Ähnlich äußerte sich Rahels Ehemann Karl August Varnhagen über die Briefe von Marianne: In diesen Briefen an ihre Schwester Baronin von Grotthuß ist wenig Geist und Frische, aber manche Erwähnung von Personen und Lebensverhältnissen, die künftig einem Forscher angenehm und werthvoll sein kann.Wir lassen das mal so stehen. Henriette Herz schreibt in ihrer Autobiographie: Ein anderes war es jedenfalls mit ihrer Schwester, Frau vou Eybenberg, ungeachtet sie zu denjenigen gehörte, deren völlige Bedeutung Frauen nur durch einen Rückschluß zu erkennen vermögen, durch den Eindruck nämlich, welchen sie auf Männer, und auf tüchtige Männer machen. Freilich konnten auch Frauen körperliche und geistige Vorzüge an ihr nicht verkennen. Sie war hübsch, von elegantem Wuchse, in ihren Bewegungen durchaus anmuthig. Ihr Temperament war lebhaft, wenngleich unstät. Ihr Geist war mehr anregend als schöpferisch; konnte man sie auch nicht gerade geistreich nennen, doch eben so wenig geistlos. Sie hielt darin eine Mitte, wie sie den meisten Männern an Frauen sehr wohlgefällig ist. Mit ihren Kenntnissen stand es so, daß man sie, den damaligen Ansprüchen an weibliches Wissen nach, ein unterrichtetes Frauenzimmer nennen durfte. Irgendwie klingt das ein bisschen neidisch.
Wir können uns unsere eigenen Gedanken über die Karlsbader Sommerliebe machen. Bey Meyers war er gar hold Marianne, die holde Seele, geht ihm ans Herz, schrieb Friederike Brun in ihr Tagebuch. Die holde Seele Marianne ist halb so alt wie der Dichter, das gefällt ihm sicher. Jahrzehnte später wird sich der Dichter hier in Karlsbad in die fünfzig Jahre jüngere Ulrike von Levetzow verlieben. Der Sommer von 1795 in Karlsbad (hier von Goethe gezeichnet) mit Marianne Meyer wird sich wiederholen.

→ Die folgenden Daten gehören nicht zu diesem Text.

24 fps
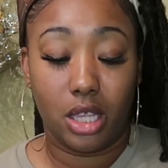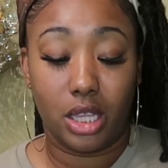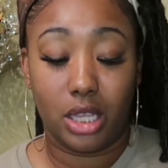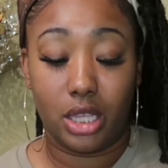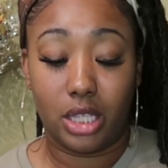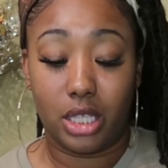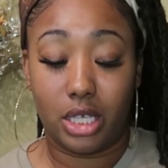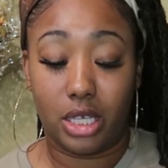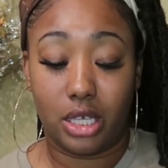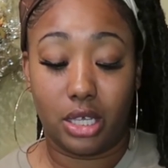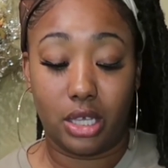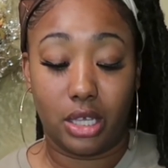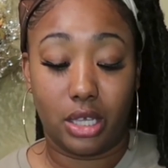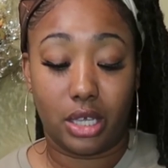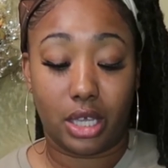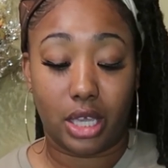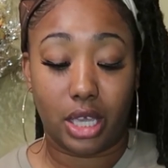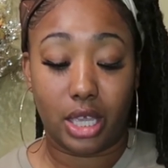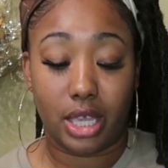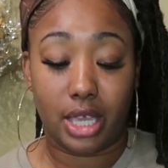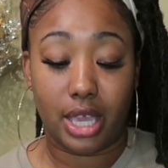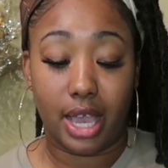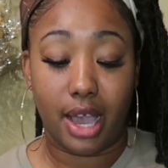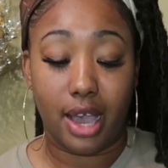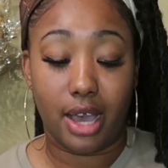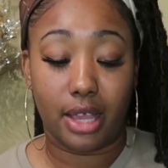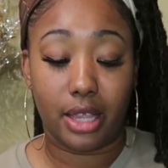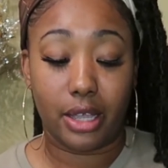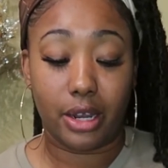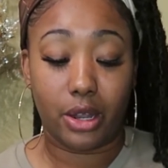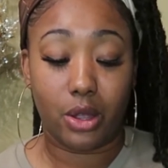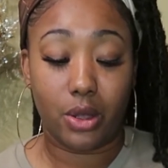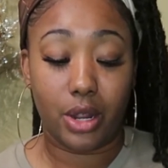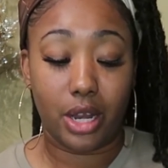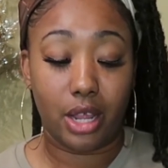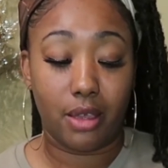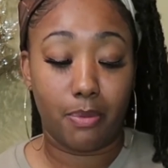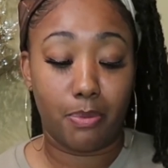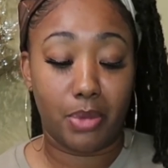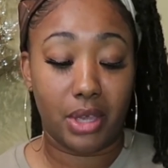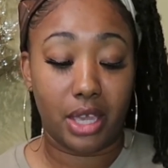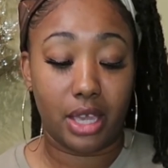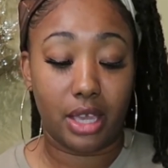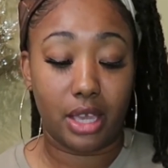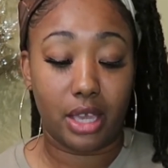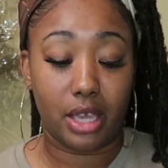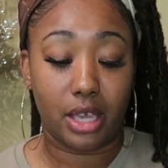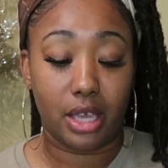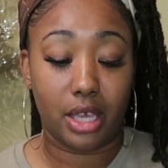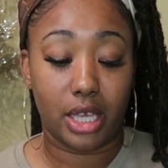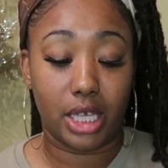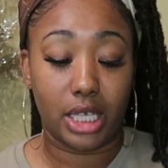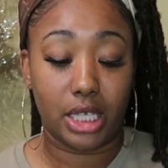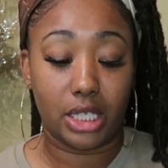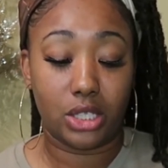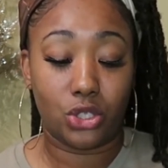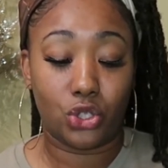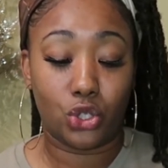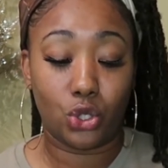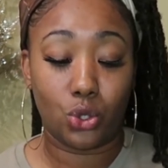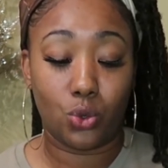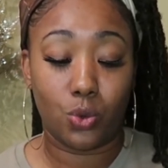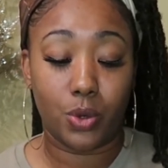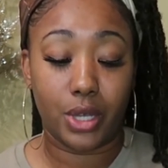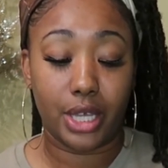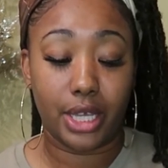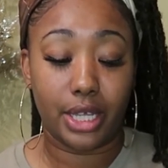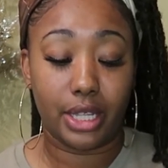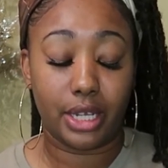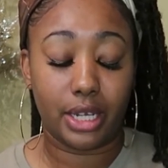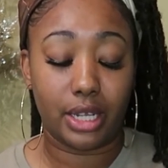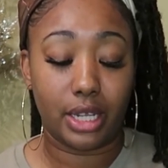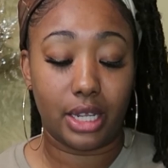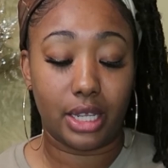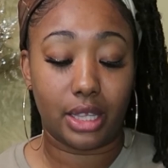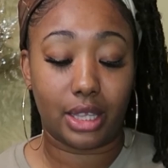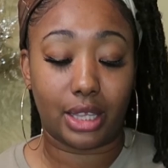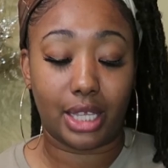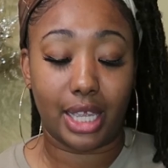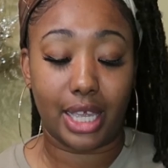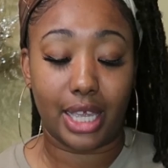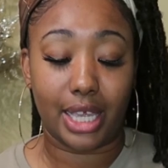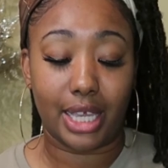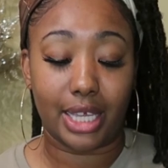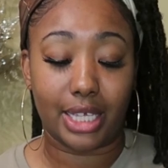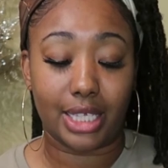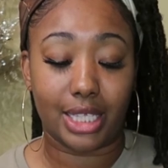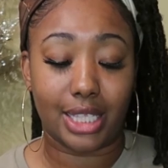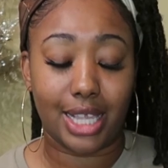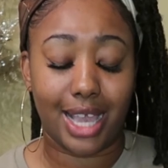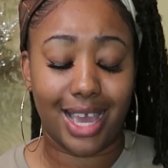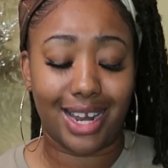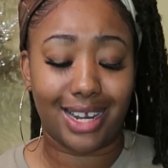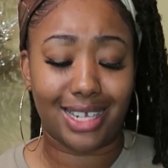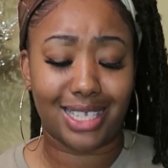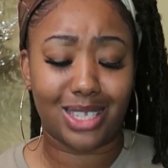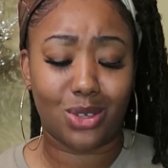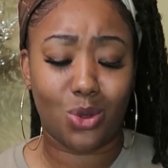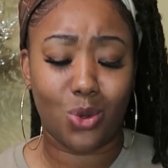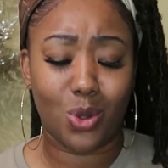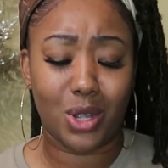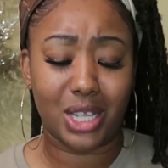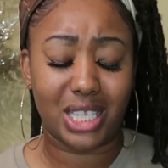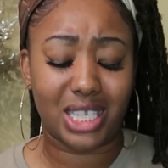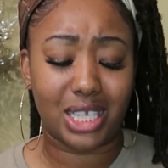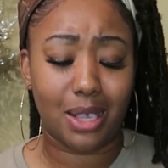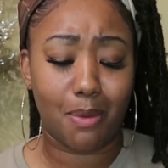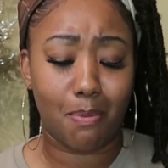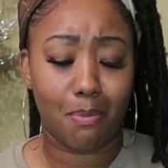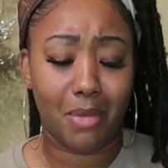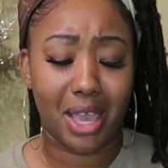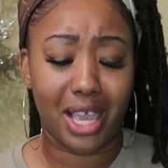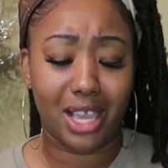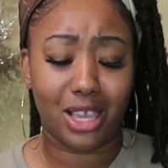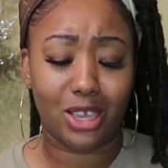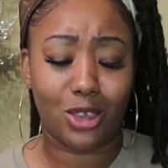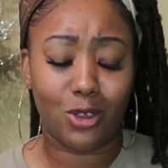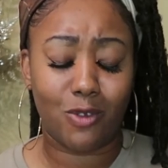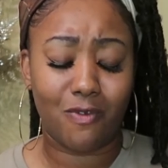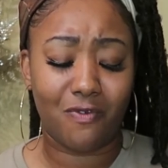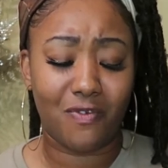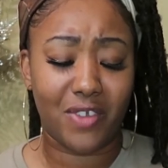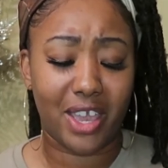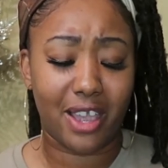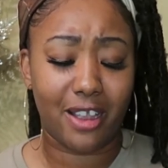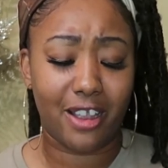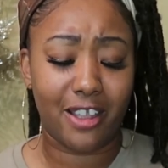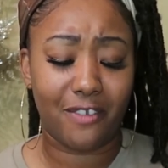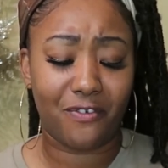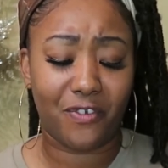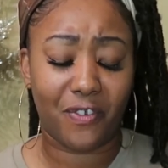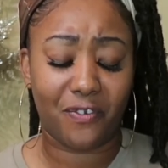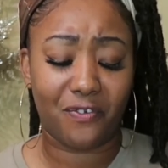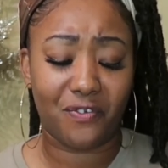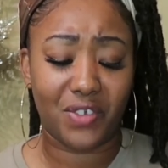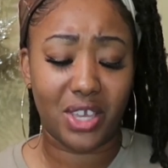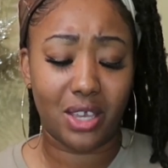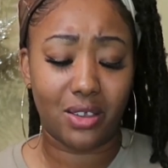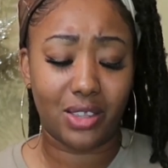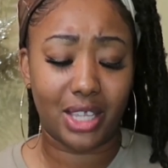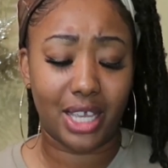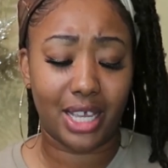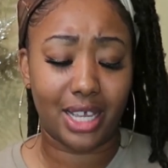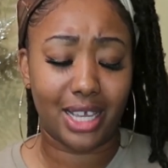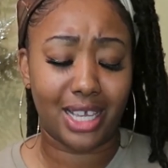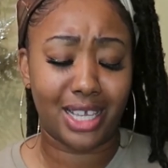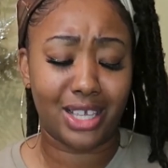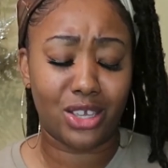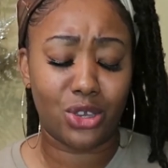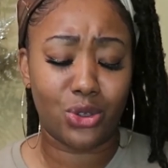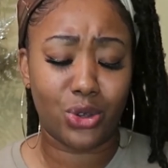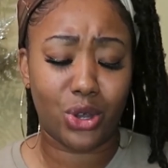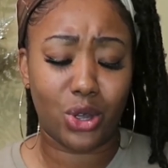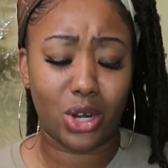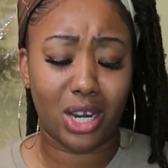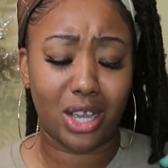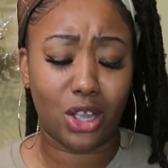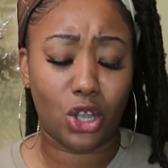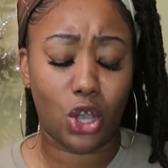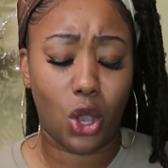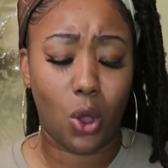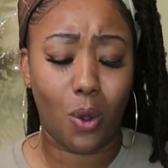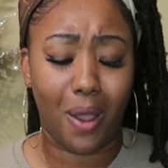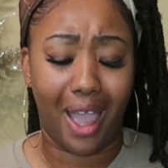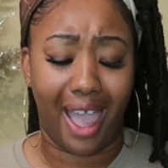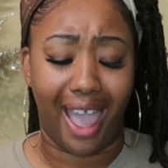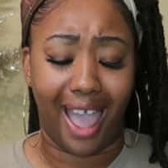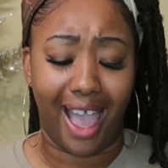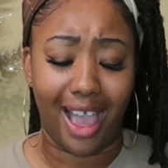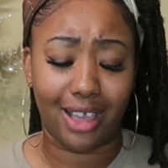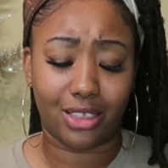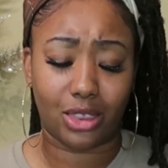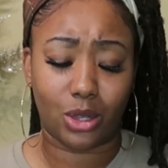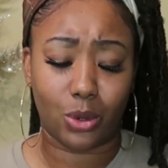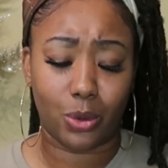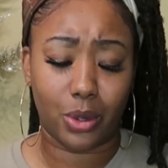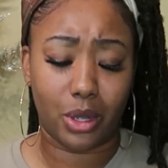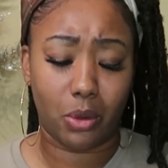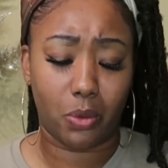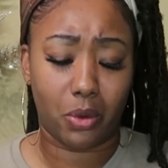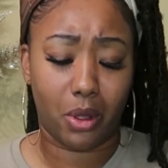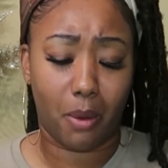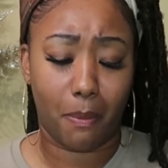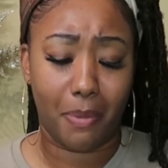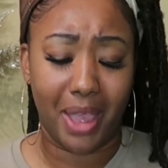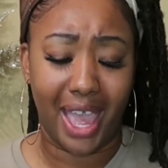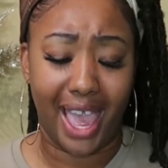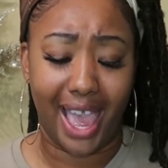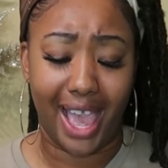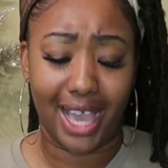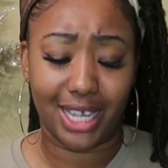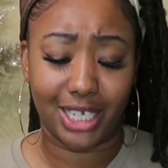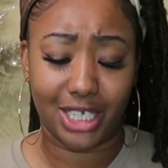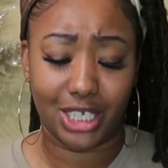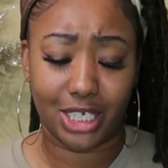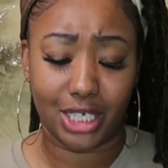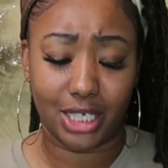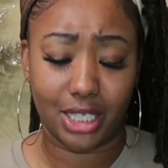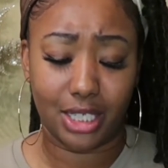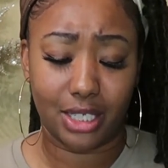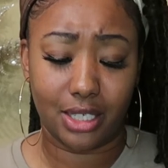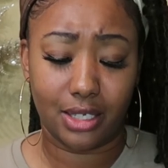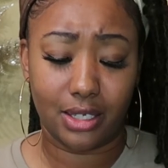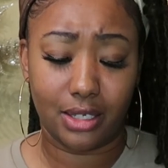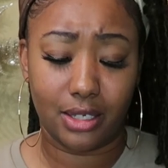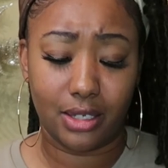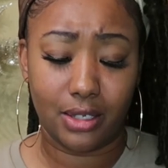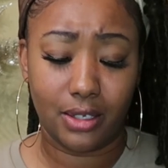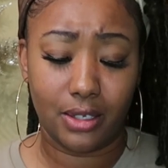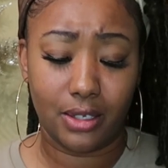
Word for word: Look, y'all are going to be doing things that is going to make you very fulfilled that, and you're going to go after it with passion.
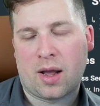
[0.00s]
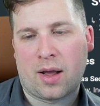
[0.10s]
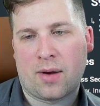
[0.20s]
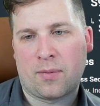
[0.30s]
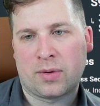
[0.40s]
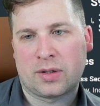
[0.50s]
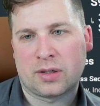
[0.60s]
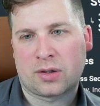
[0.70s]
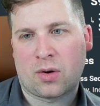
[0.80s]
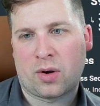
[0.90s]
which
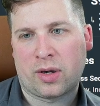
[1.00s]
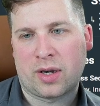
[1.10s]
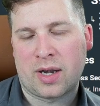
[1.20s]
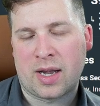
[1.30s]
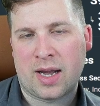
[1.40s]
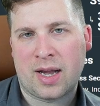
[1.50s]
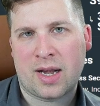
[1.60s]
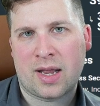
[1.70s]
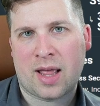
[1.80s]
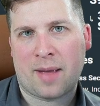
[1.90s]
is going to
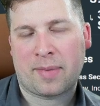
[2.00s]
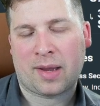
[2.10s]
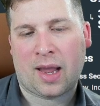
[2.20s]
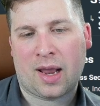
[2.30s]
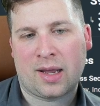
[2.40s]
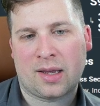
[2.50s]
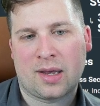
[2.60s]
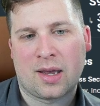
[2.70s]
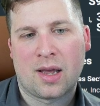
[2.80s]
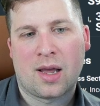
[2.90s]
need that mechanic.
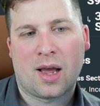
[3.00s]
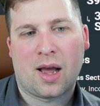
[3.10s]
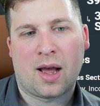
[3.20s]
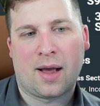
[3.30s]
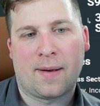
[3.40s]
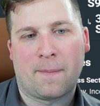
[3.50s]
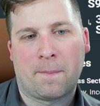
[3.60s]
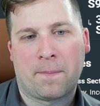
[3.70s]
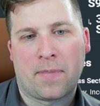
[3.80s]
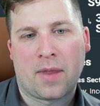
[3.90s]

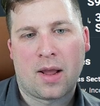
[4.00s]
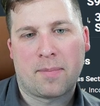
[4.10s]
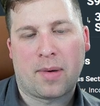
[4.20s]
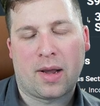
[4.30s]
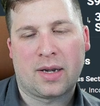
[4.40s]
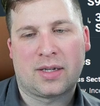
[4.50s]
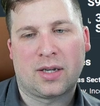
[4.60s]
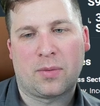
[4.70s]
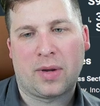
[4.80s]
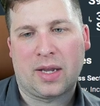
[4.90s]
But
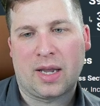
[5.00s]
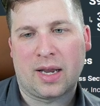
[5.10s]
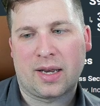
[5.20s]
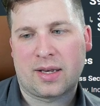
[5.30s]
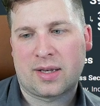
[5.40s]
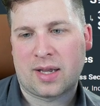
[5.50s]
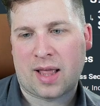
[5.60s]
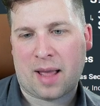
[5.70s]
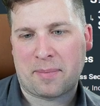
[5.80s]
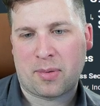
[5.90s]
until we get to
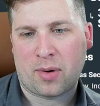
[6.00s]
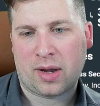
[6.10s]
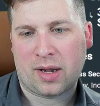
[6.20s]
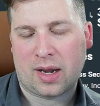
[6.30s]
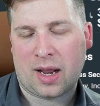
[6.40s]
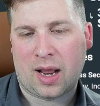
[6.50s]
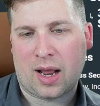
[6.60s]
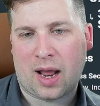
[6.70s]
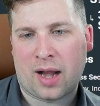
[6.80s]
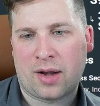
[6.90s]
that point,
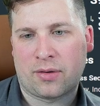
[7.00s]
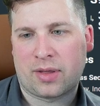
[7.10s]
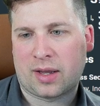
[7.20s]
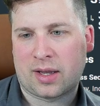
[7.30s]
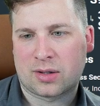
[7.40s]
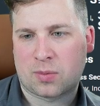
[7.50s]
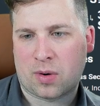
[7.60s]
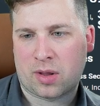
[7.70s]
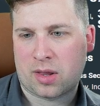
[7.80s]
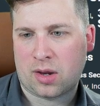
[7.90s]
I don't think it's
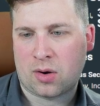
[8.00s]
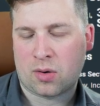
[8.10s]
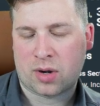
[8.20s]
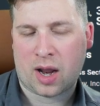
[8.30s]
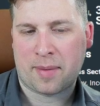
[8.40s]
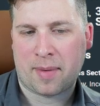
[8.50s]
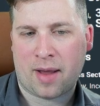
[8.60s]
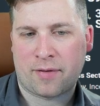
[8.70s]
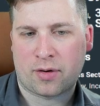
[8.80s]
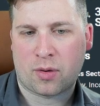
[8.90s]
worth your time,
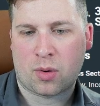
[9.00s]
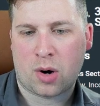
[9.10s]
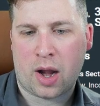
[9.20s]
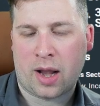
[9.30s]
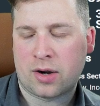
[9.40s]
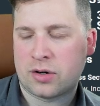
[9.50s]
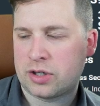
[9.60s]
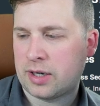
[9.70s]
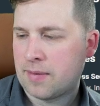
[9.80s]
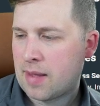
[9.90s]
effort, or
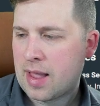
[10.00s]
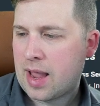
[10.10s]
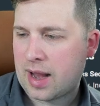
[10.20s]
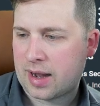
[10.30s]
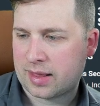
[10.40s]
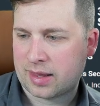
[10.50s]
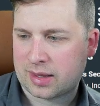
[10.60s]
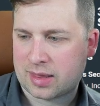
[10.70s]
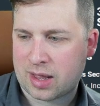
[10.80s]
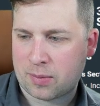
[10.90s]
energy. And I
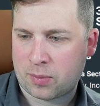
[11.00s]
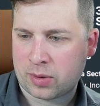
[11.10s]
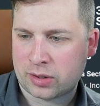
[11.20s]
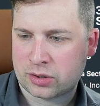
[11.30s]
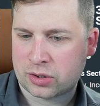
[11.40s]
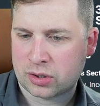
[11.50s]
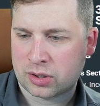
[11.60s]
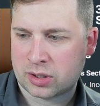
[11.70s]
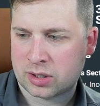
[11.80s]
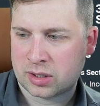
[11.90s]
think that we
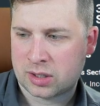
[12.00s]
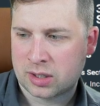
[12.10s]
should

Am 2. Juli 1808 schreibt Goethe seiner Frau: Zum Schluß muß ich noch melden, daß auch Mariannchen angekommen ist, artig und gescheidt wie immer. Wenn Goethe jetzt in Karlsbad an seinen Wahlverwandtschaften schreibt, weicht ihm Marianne nicht von der Seite. Oder er nicht von ihrer Seite. In seinen Tagebüchern vom Juni und Juli 1808 wird sie fünfundzwanzig Mal erwähnt. Sie sehen sich täglich, reden über den Roman (der noch Ottilie heißt), machen Spaziergänge und Spazierfahrten, kaufen Krebse und gehen ins Theater. Unsere Marianne wandert in den Roman. Goethes Sekretär Friedrich Wilhelm Riemer wird schreiben: Für Charlotten fand ich bald unter den Badgästinnen eine Goethen nicht unwillkommene Repräsentantin. Am 1. Oktober schreibt Goethe an Marianne: Der Roman, den Sie durch Ihre Teilnahme so sehr gefördert haben, ist nun völlig abgedruckt und wird nun seinen Weg auf die Leipziger Messe nehmen ... Gedenken Sie mein unter dem Lesen, gedenken Sie der guten Tage, in welchen dieses Werkchen größtenteils in ihrer Nähe entstand. Er könnte ja sagen: Ohne Sie wäre der Roman nix geworden, aber das kriegt ein Goethe nicht hin.